Stored records
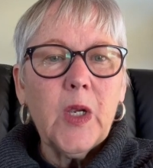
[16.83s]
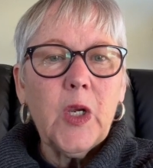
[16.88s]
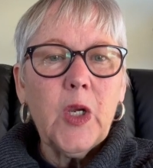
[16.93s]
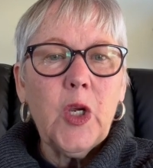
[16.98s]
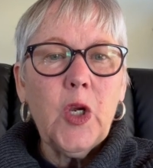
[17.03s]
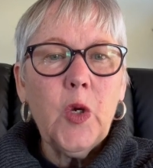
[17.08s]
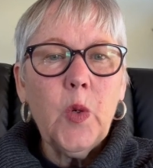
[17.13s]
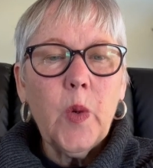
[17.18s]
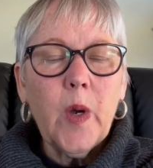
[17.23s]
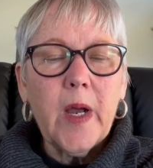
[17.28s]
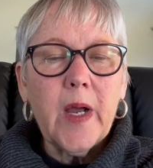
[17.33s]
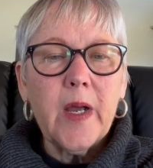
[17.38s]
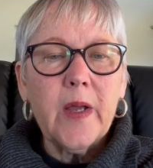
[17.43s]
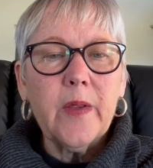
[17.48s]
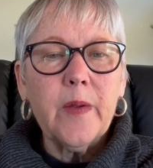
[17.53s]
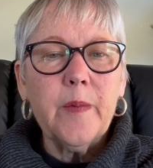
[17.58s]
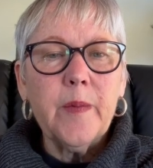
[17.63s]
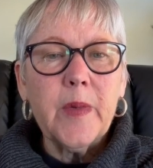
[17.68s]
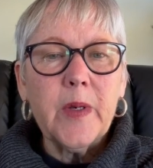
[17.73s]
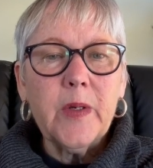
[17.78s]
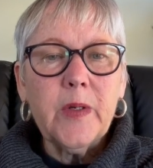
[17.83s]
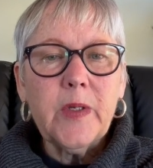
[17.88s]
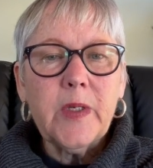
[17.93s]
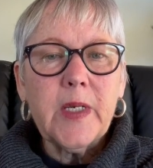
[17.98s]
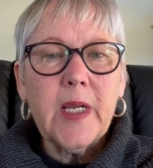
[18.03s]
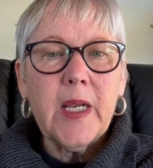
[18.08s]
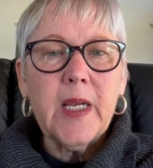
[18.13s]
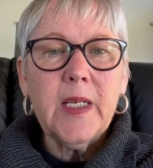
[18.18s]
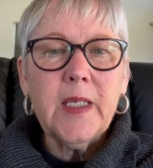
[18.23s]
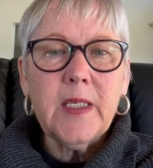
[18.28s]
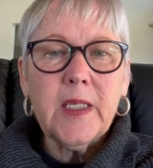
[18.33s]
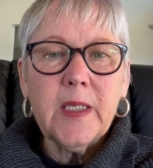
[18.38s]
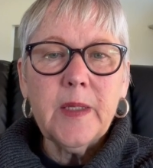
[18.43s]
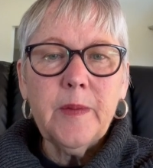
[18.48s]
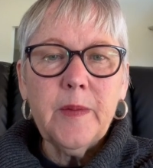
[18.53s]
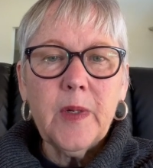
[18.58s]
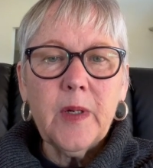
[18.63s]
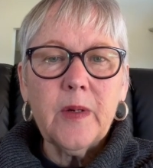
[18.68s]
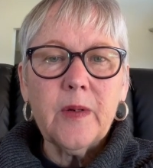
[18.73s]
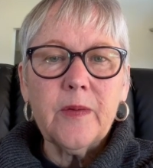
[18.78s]
You are the most
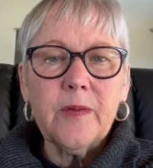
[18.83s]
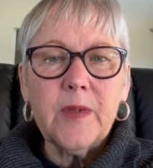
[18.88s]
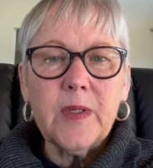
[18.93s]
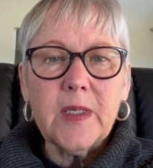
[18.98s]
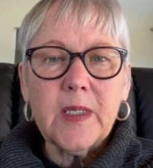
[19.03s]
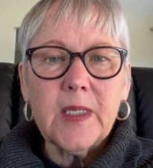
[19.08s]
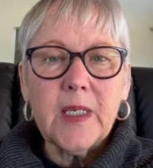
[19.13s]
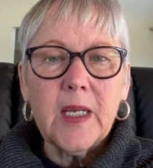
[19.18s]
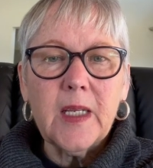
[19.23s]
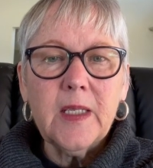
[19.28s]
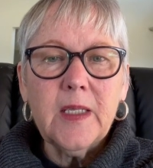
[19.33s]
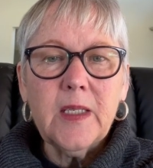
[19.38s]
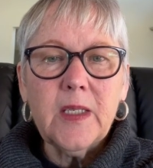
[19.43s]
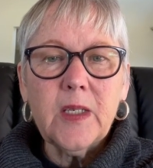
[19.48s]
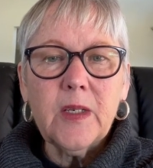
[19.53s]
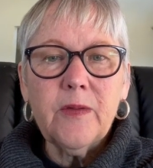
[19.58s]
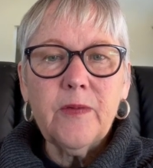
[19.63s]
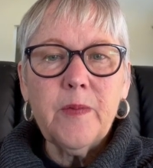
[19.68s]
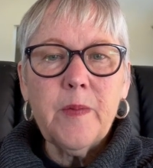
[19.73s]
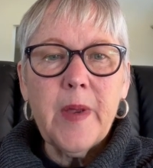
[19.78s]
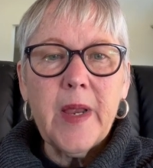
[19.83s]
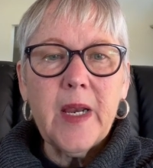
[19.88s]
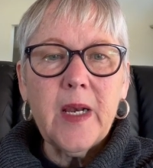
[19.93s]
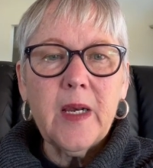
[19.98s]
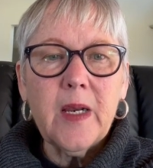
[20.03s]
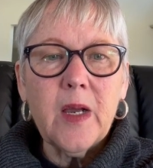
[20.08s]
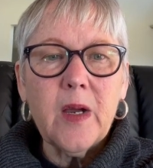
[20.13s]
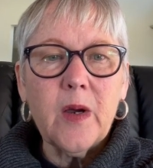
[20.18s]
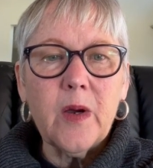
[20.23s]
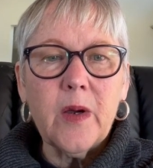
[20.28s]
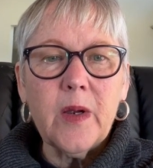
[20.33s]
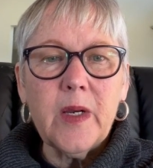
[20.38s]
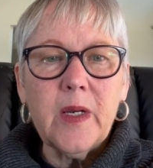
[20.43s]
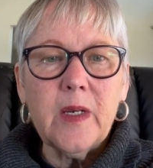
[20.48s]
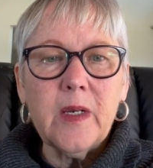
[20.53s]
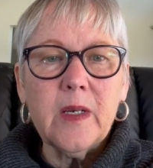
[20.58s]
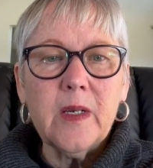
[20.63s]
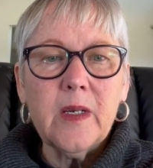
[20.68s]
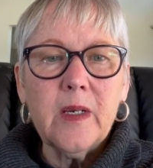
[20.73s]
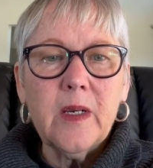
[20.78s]
handsome of the sons of mankind.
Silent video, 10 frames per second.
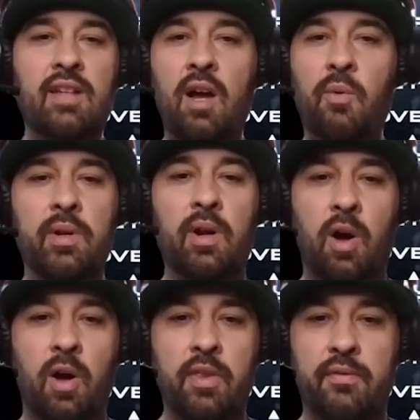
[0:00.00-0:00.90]
not what
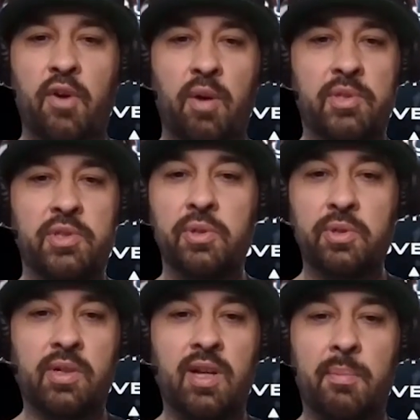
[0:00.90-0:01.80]
all the
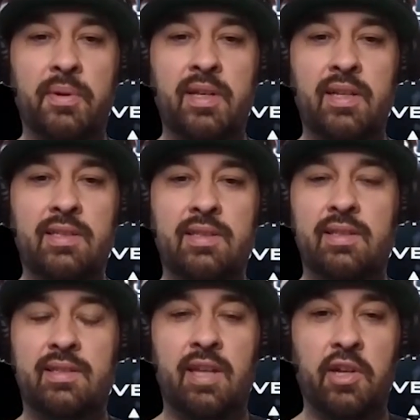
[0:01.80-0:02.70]
pharmaceutical
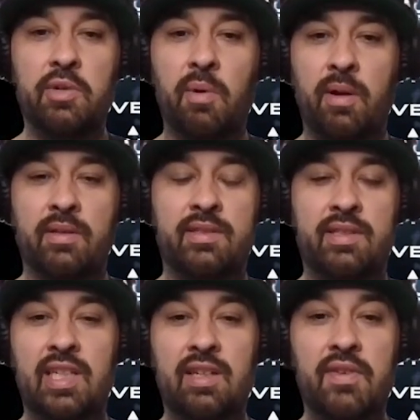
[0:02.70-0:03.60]
companies tell you on
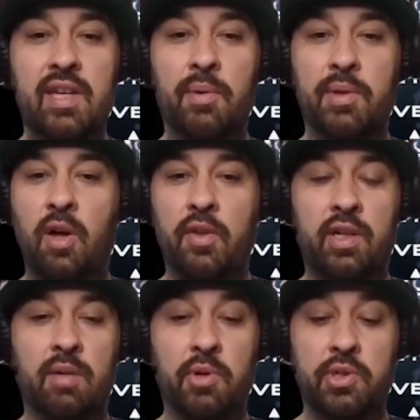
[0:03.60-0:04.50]
TV with all their
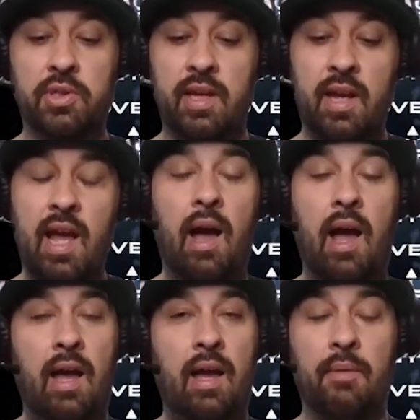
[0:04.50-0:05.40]
commercials.
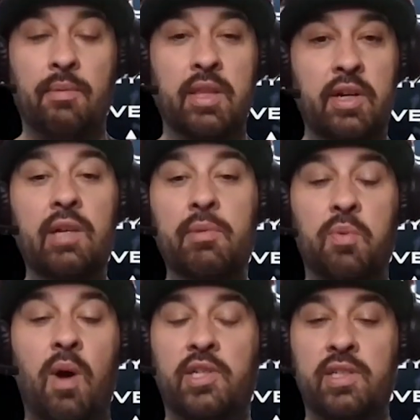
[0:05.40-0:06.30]
I literally was
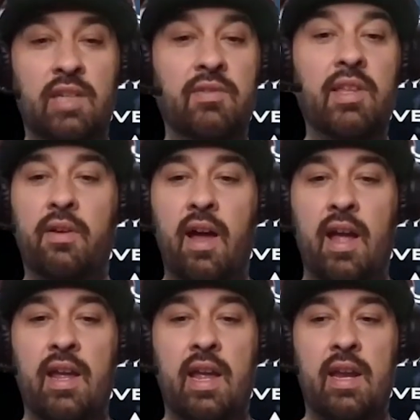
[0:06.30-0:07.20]
watching TV the other
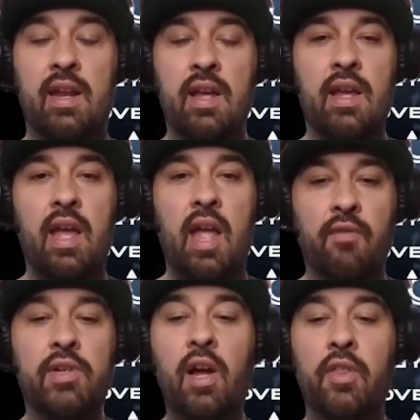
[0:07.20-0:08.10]
night, and
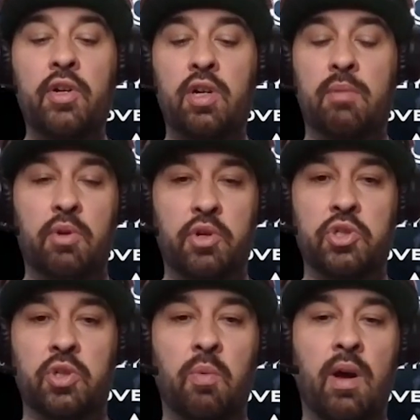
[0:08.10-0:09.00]
every other
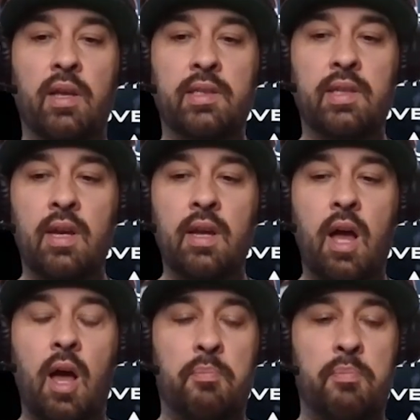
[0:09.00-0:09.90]
commercial was
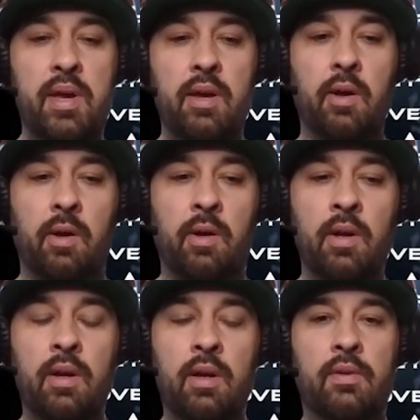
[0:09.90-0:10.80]
a pill
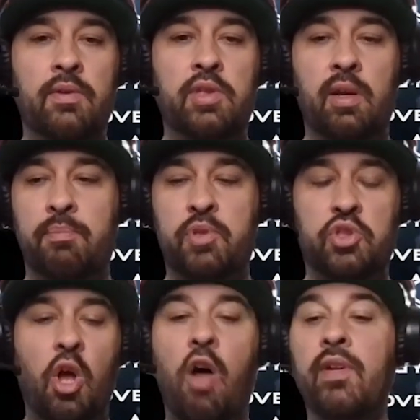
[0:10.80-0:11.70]
to
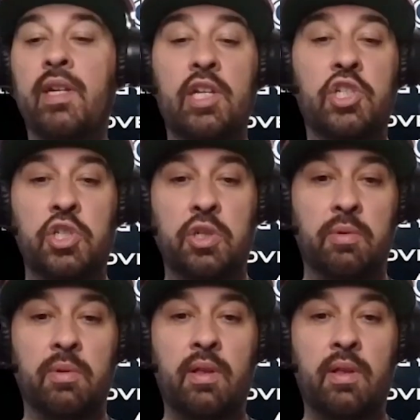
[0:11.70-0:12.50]
solve an issue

**What to produce**
A word-for-word transcript of the entries above is needed, with pictures removed.

**Written reply**
[16.83s]
[16.88s]
[16.93s]
[16.98s]
[17.03s]
[17.08s]
[17.13s]
[17.18s]
[17.23s]
[17.28s]
[17.33s]
[17.38s]
[17.43s]
[17.48s]
[17.53s]
[17.58s]
[17.63s]
[17.68s]
[17.73s]
[17.78s]
[17.83s]
[17.88s]
[17.93s]
[17.98s]
[18.03s]
[18.08s]
[18.13s]
[18.18s]
[18.23s]
[18.28s]
[18.33s]
[18.38s]
[18.43s]
[18.48s]
[18.53s]
[18.58s]
[18.63s]
[18.68s]
[18.73s]
[18.78s]
You are the most
[18.83s]
[18.88s]
[18.93s]
[18.98s]
[19.03s]
[19.08s]
[19.13s]
[19.18s]
[19.23s]
[19.28s]
[19.33s]
[19.38s]
[19.43s]
[19.48s]
[19.53s]
[19.58s]
[19.63s]
[19.68s]
[19.73s]
[19.78s]
[19.83s]
[19.88s]
[19.93s]
[19.98s]
[20.03s]
[20.08s]
[20.13s]
[20.18s]
[20.23s]
[20.28s]
[20.33s]
[20.38s]
[20.43s]
[20.48s]
[20.53s]
[20.58s]
[20.63s]
[20.68s]
[20.73s]
[20.78s]
handsome of the sons of mankind.
Silent video, 10 frames per second.
[0:00.00-0:00.90]
not what
[0:00.90-0:01.80]
all the
[0:01.80-0:02.70]
pharmaceutical
[0:02.70-0:03.60]
companies tell you on
[0:03.60-0:04.50]
TV with all their
[0:04.50-0:05.40]
commercials.
[0:05.40-0:06.30]
I literally was
[0:06.30-0:07.20]
watching TV the other
[0:07.20-0:08.10]
night, and
[0:08.10-0:09.00]
every other
[0:09.00-0:09.90]
commercial was
[0:09.90-0:10.80]
a pill
[0:10.80-0:11.70]
to
[0:11.70-0:12.50]
solve an issue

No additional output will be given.